The comparison results of unfiltered RSSI and filtered RSSI as summarised in Tables 3, 4 and 5. The results show improvements in accuracy, precision, and recall using filtered RSSI feature (Mean and SD). The Kernel Naïve Bayes showed an improved misclassification error from 31.1% to of 5.5% and with the new accuracy of 94.5%. Whereas the Fine Decision Tree showed an improvement from a misclassification error rate of 30.4% to 4.9% and with the new accuracy of 95.1%. In general, we considered the performance metrics and the results shows positive effects on the proposed mean and standard deviation approaches, with Fine Tree, Coarse Decision Tree and Kernel Naïve Bayes showing good results with an overall precision of 95.5%, 95.4%, and 95% respectively and also with the overall recall of 95.1%, 94.8% and 94.5% respectively.

Table 3. Gateway classification accuracy
Table 4. Gateway classification precision
Table 5. Gateway classification recall

The results listed in Tables 3, 4 and 5 show a significant improvement because all lower performing algorithms with unfiltered RSSI reduced misclassification significantly with filtered and corrected RSSI features.

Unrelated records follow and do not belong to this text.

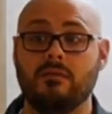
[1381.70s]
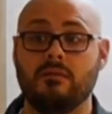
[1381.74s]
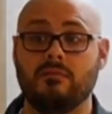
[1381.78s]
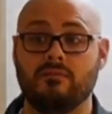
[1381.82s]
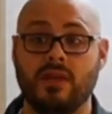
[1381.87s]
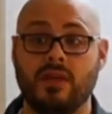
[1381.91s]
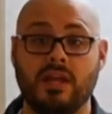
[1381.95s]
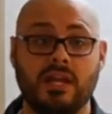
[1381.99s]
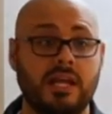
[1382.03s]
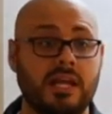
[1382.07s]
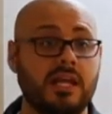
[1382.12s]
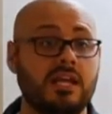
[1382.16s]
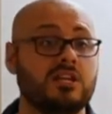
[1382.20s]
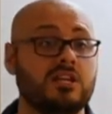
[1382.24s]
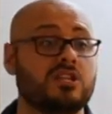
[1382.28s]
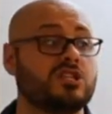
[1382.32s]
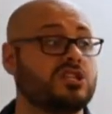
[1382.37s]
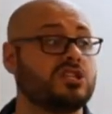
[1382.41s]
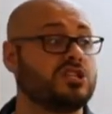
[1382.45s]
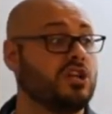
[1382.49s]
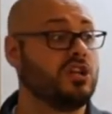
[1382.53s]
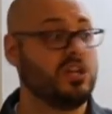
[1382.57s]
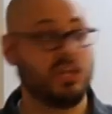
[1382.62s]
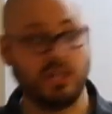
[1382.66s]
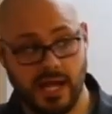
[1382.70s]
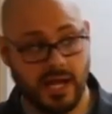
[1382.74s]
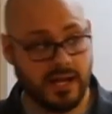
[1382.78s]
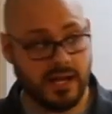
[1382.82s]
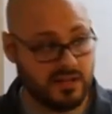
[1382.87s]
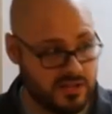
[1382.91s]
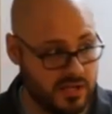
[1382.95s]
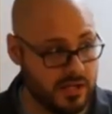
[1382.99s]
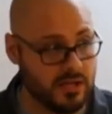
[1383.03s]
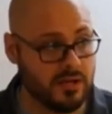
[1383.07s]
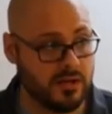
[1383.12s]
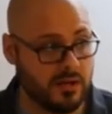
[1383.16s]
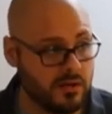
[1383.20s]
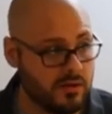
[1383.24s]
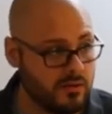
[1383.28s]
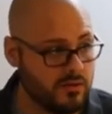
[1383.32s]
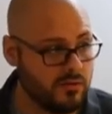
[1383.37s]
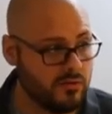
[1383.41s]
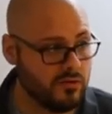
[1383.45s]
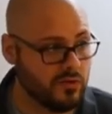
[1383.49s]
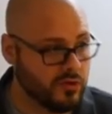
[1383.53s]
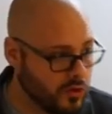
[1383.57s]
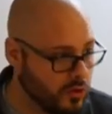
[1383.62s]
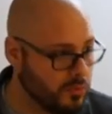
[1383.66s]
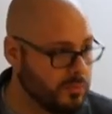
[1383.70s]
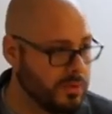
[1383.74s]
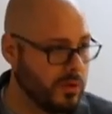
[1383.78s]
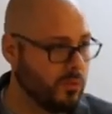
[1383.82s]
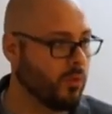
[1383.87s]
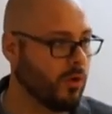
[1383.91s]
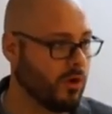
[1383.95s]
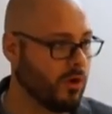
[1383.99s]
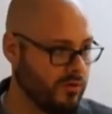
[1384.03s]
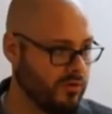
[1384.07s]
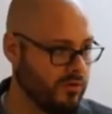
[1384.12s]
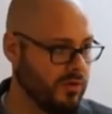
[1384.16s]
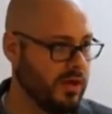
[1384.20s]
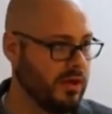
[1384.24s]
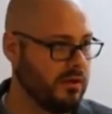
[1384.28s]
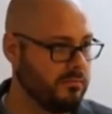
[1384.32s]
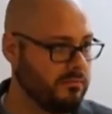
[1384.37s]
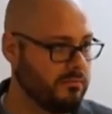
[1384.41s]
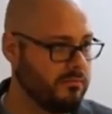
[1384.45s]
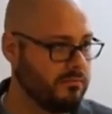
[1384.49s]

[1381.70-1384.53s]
that he selected to be worthy.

Applying our proposed model filter reduced the standard deviation and increased the stability of calibration RSSI measurements from each gateway. In addition, the accuracy of the machine learning algorithms adopted in our study performed better than the model that used the same dataset proposed in [27], which produced 92% accuracy at room level. Thus, we can conclude that our technique is effective and comparative in reducing the location error.

5 Conclusion

In this paper, we presented a model capable of filtering and correcting poorly received signal strength during the calibration phase of the fingerprinting algorithms. We presented challenges that affect RSSI measurements in indoor environment and, proposed a mean and SD RSSI filtering approach and finally compared the unfiltered and filtered RSSI. We selected and combined 10 calibrated SHiB dataset to predict the location of the user with a wearable device in the first stage. We conducted experimentation using several machine learning algorithms with accelerometer coordinates, activity, and gateway variables as our predictors for localization variable classification and all produced over 94% accuracy and shows that our combined dataset is effective. We then added RSSI variable as another predictor and the localization prediction results remained the same, which shows that the RSSI measurements have no effect in the first stage. In the second stage, we applied our proposed model to filter and correct RSSI measurements for gateway classification, and the results show significant improvement in accuracy, precision and recall with filtered RSSI. The results of the experimentation show the need to de-noise RSSI and that mean, and SD filter is important to correct and stabilize RSSI during the calibration phase of the fingerprinting algorithm. The filtering of RSSI approach is effective and comparative in reducing location estimate error with improved classification accuracy. In future, we intend to select a suitable machine learning algorithm for the online phase of our EMPsys and test the system to localize smartphones in real-time.